Lo que lo atormenta y lo determina a la acción es, por el contrario, un tipo de ateísmo más
sutil, más específico, más engañoso, más escandaloso, que podría ser calificado de «cristiano», en
cuanto desnaturalización, deformación, envilecimiento y vaciamiento del misterio de Cristo. En su
núcleo esencial, este ateísmo puede ser reducido a una forma de insensibilidad espiritual que impide
acoger en el misterio de Cristo la expresión del Amor trinitaria en favor del hombre: un ateísmo que
deja campo libre a todas las mitificaciones del misterio cristiano, a toda suerte de dudas en relación
con la misericordia divina, a toda especie de alucinación patológica, a la indiferencia por la justicia,
al escándalo de la Caridad reducida a limosna, a la blasfemia contra la Providencia.

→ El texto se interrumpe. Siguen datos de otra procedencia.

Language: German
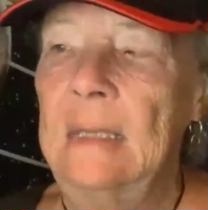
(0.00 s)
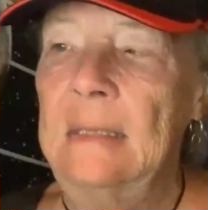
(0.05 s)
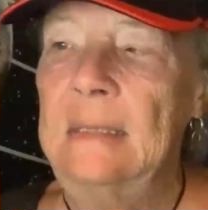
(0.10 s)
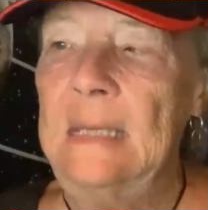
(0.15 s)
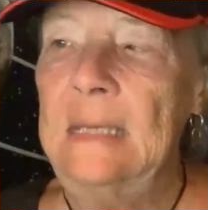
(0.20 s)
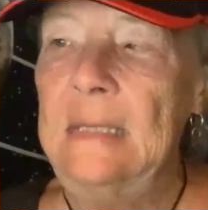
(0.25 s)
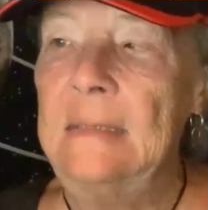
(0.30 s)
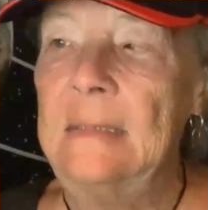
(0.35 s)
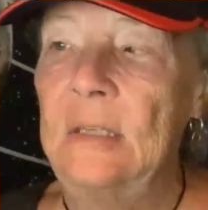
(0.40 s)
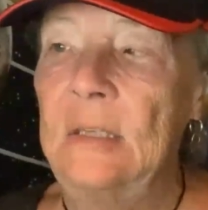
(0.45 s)

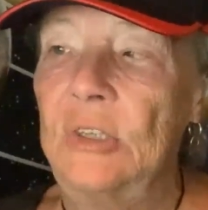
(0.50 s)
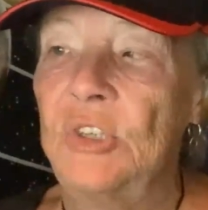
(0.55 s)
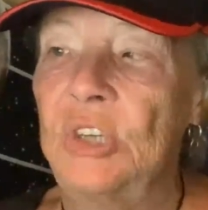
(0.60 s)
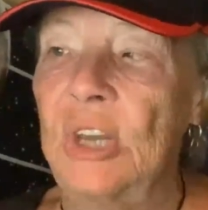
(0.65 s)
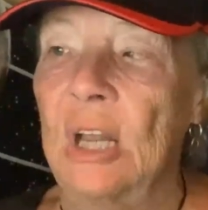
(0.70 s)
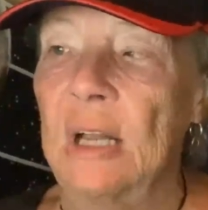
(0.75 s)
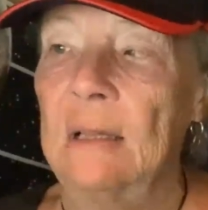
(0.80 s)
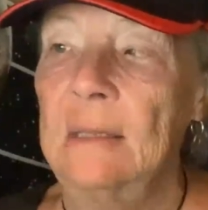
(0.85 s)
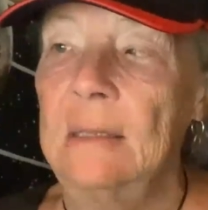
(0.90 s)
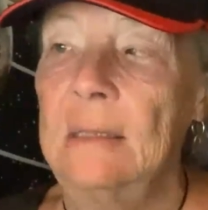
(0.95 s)
Diese
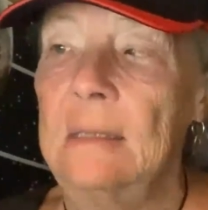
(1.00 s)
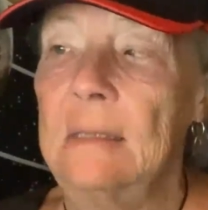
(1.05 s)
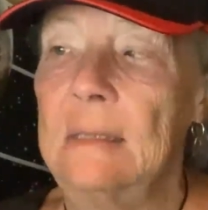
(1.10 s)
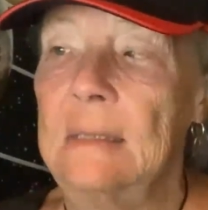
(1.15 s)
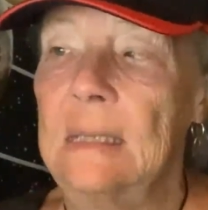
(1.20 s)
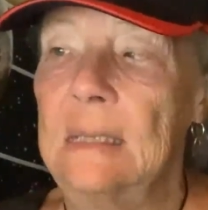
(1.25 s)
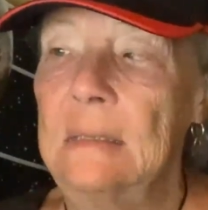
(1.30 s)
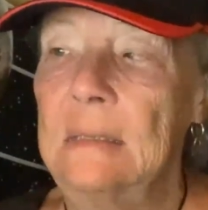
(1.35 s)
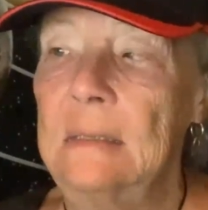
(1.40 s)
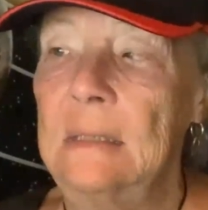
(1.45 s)

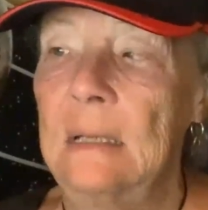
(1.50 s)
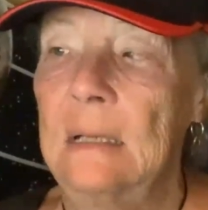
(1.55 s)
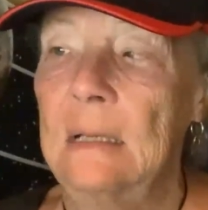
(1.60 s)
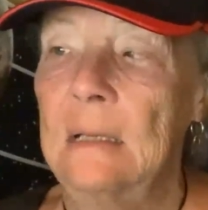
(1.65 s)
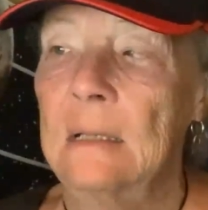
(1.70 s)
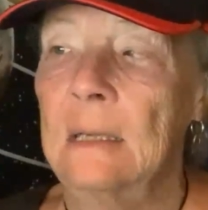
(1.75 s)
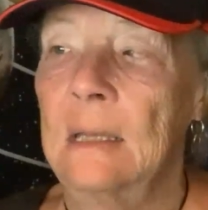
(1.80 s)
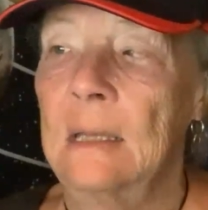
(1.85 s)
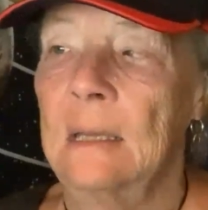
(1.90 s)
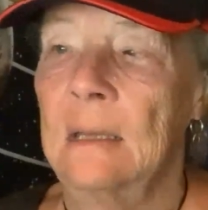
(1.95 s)

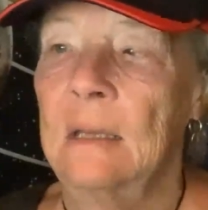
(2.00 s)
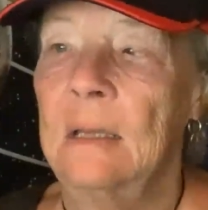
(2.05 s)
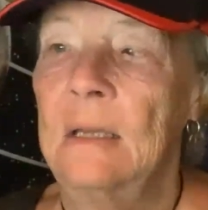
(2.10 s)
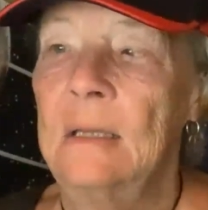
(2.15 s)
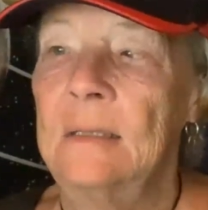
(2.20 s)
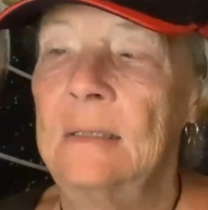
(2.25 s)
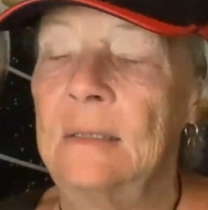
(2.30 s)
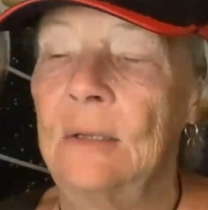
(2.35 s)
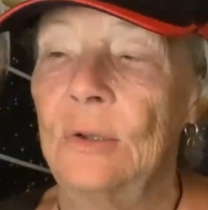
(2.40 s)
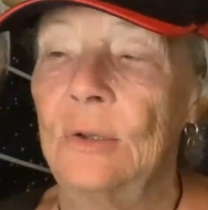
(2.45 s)
Schaltzentrale
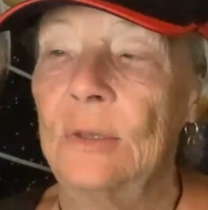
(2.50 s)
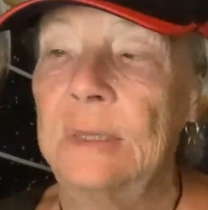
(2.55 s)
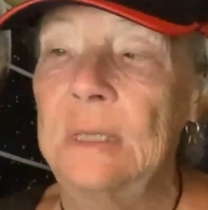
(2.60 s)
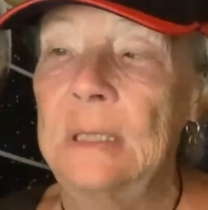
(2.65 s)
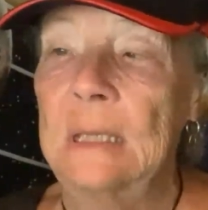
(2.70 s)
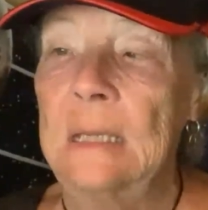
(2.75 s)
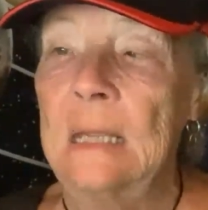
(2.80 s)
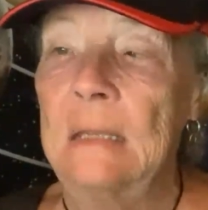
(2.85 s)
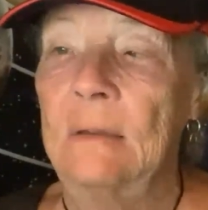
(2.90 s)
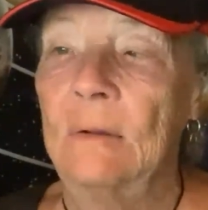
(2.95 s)
sollte
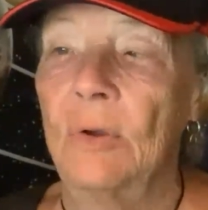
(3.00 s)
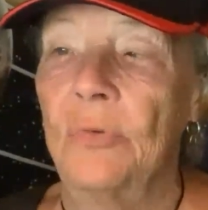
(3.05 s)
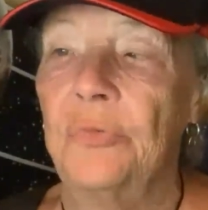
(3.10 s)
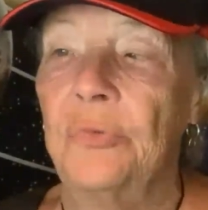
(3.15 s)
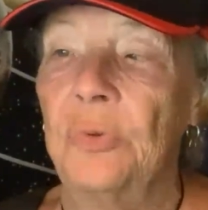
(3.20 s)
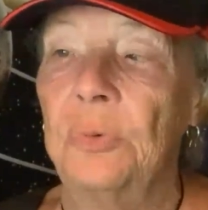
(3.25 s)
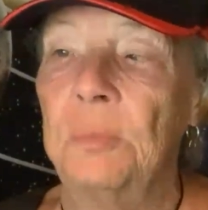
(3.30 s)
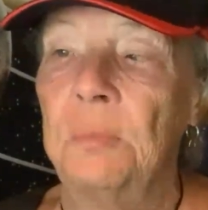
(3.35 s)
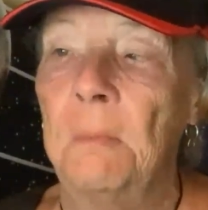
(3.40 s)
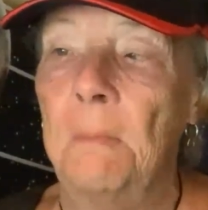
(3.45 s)
jedoch
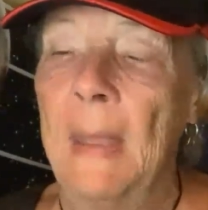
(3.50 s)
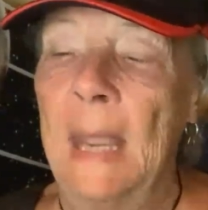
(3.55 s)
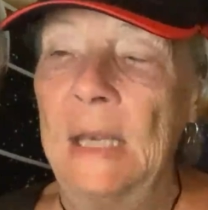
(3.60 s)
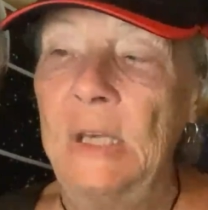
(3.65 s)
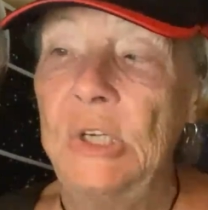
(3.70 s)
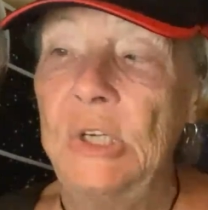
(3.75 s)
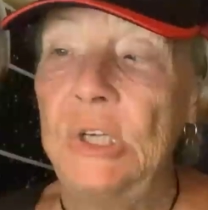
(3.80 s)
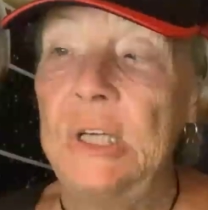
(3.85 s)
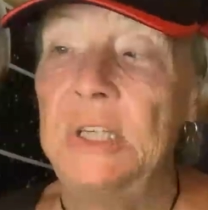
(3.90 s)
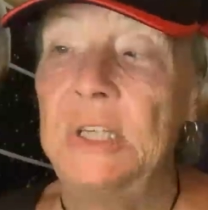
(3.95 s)
von
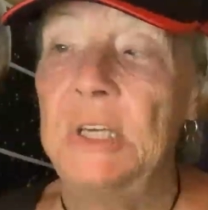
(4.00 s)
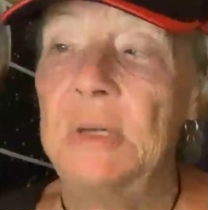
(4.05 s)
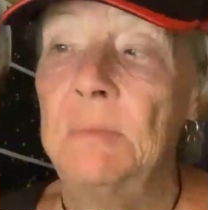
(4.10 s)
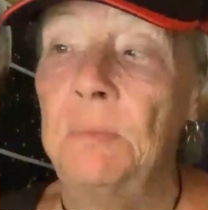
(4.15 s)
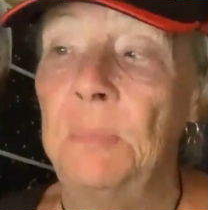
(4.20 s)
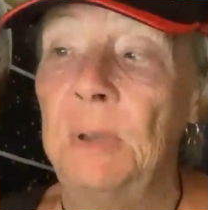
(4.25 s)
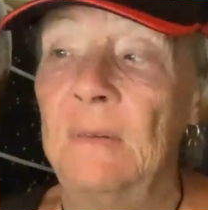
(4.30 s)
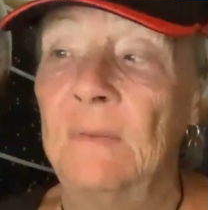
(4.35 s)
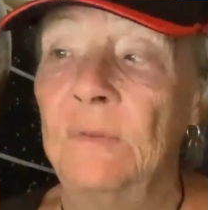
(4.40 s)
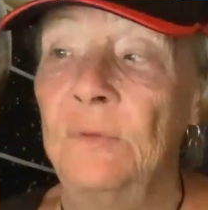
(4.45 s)
menschlichem
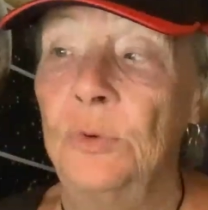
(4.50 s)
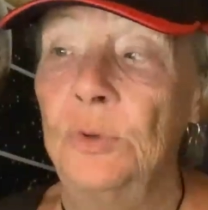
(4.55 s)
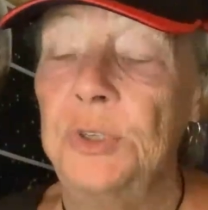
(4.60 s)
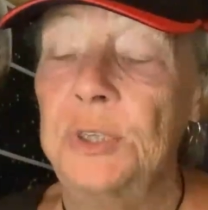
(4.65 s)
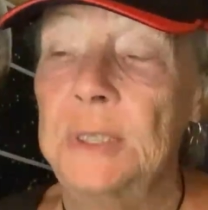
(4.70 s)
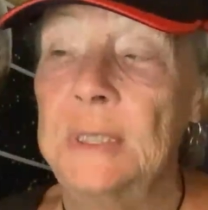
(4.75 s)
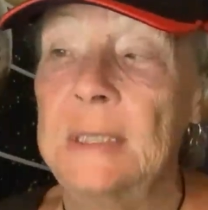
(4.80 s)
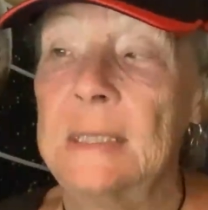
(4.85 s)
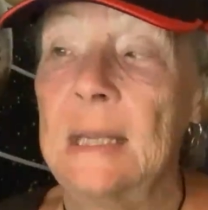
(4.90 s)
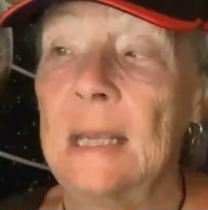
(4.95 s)

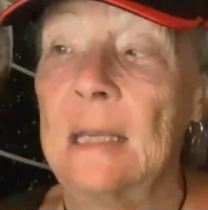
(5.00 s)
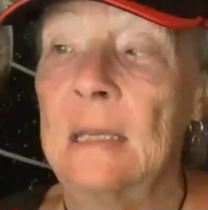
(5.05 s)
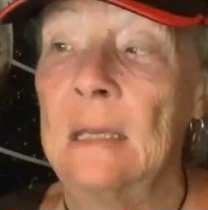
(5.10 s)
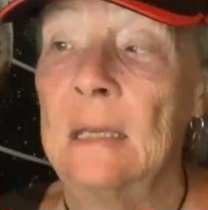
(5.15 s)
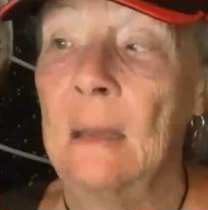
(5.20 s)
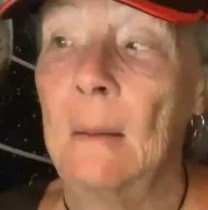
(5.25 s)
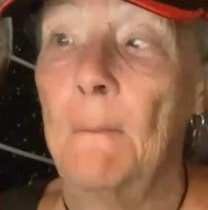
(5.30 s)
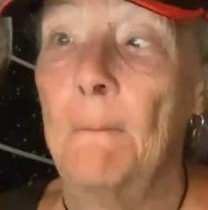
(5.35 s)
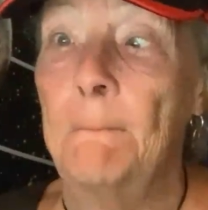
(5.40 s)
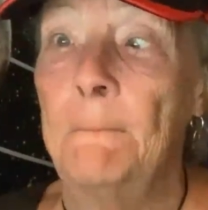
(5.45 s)
Bewusstsein
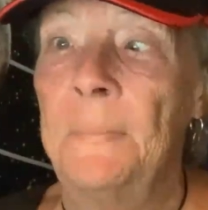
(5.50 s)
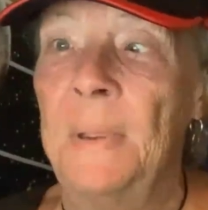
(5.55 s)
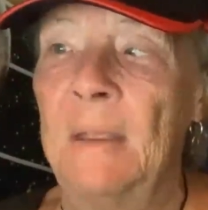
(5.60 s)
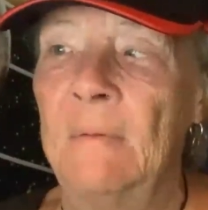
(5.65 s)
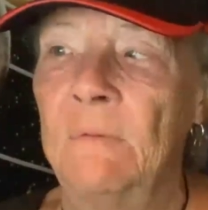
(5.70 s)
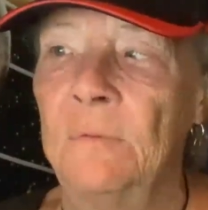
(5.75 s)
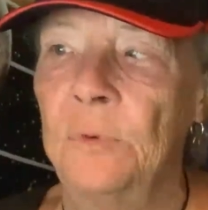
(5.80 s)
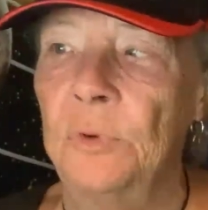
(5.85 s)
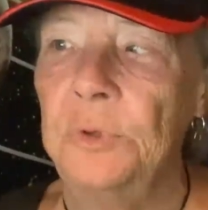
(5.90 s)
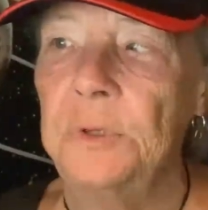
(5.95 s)

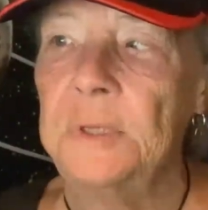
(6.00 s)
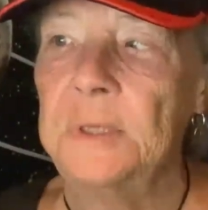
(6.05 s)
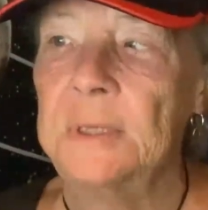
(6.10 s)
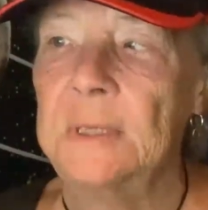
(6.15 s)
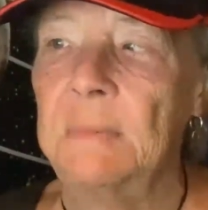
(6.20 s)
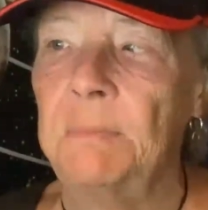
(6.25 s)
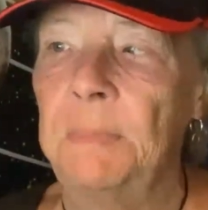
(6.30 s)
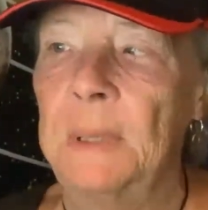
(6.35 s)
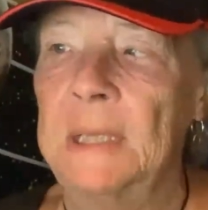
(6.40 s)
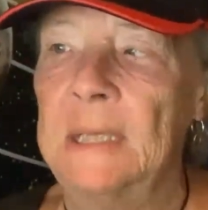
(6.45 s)

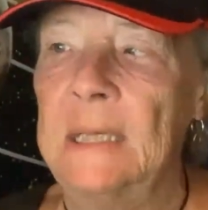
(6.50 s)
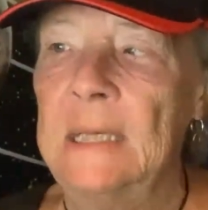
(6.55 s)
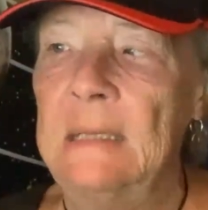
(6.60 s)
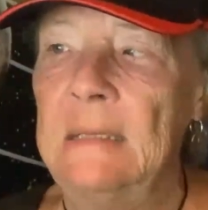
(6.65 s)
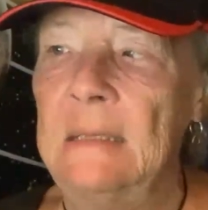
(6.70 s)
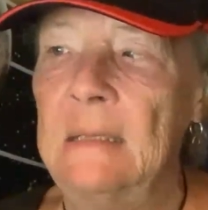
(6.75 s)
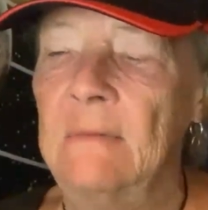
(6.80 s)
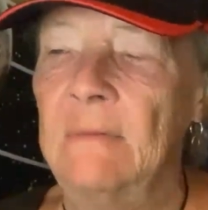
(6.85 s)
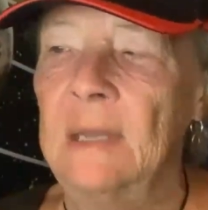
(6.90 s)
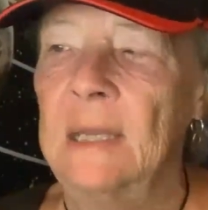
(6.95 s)
bewusst
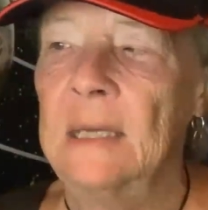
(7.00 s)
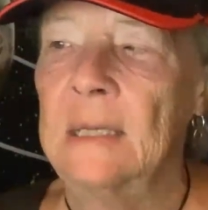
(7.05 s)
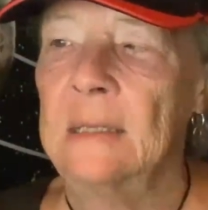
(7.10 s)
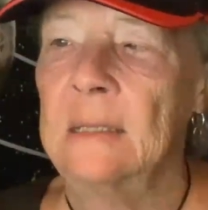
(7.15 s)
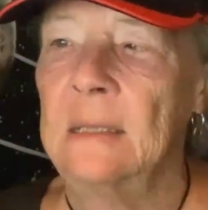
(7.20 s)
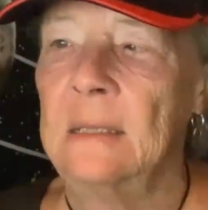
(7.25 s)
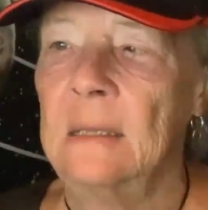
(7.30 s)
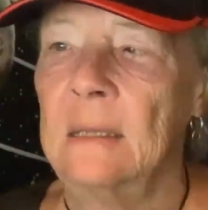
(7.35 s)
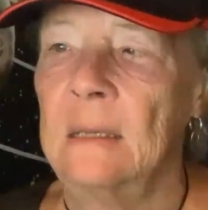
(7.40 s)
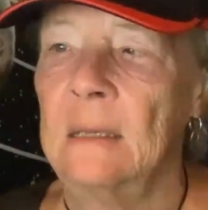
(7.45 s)
bedient
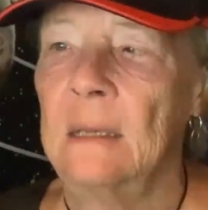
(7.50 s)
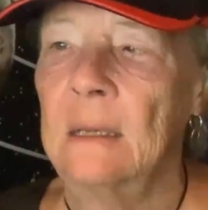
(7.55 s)
werden.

En el sentido propio, a san Vicente, el ateísmo se configura en la negación del Amor en
todas sus perfecciones, dimensiones y operaciones: odio en las manifestaciones de la maldad. La
forma peor arraiga sin embargo en la dureza del corazón hacia los pobres. El verdadero ateo odia a
los pobres, anula completamente al Espíritu, se vuelve homicida como Caín, al grito de los pobres
responde sólo con acusaciones. Un ateísmo así de radical fomenta el escándalo y la blasfemia
porque instrumentaliza la miseria de los pobres para negar la divinidad del Amor. Se presenta, sin
embargo, camuflado bajo las formas de la religión y quizás de la devoción, entregado a las prácticas
de piedad.
Esta forma de ateísmo se vuelve por añadidura santurrón, porque quiere un Cristo sin cruz y
pretende pobres sin necesidad de Amor, mientras exige de ellos amor sin reparar en la necesidad de
reciprocidad.
Frente a esto, san Vicente no conoce más que una defensa: hacerse pobre por Amor, como
Cristo. Haciendo eco a la invitación del Evangelio: «Ven y ve», su máxima, para orientar a la
experiencia de Dios, recalca siempre el mismo motivo: «Ven, ama y hazte amar de aquellos a
quienes nadie ama». Dios se hace percibir sólo en el Amor.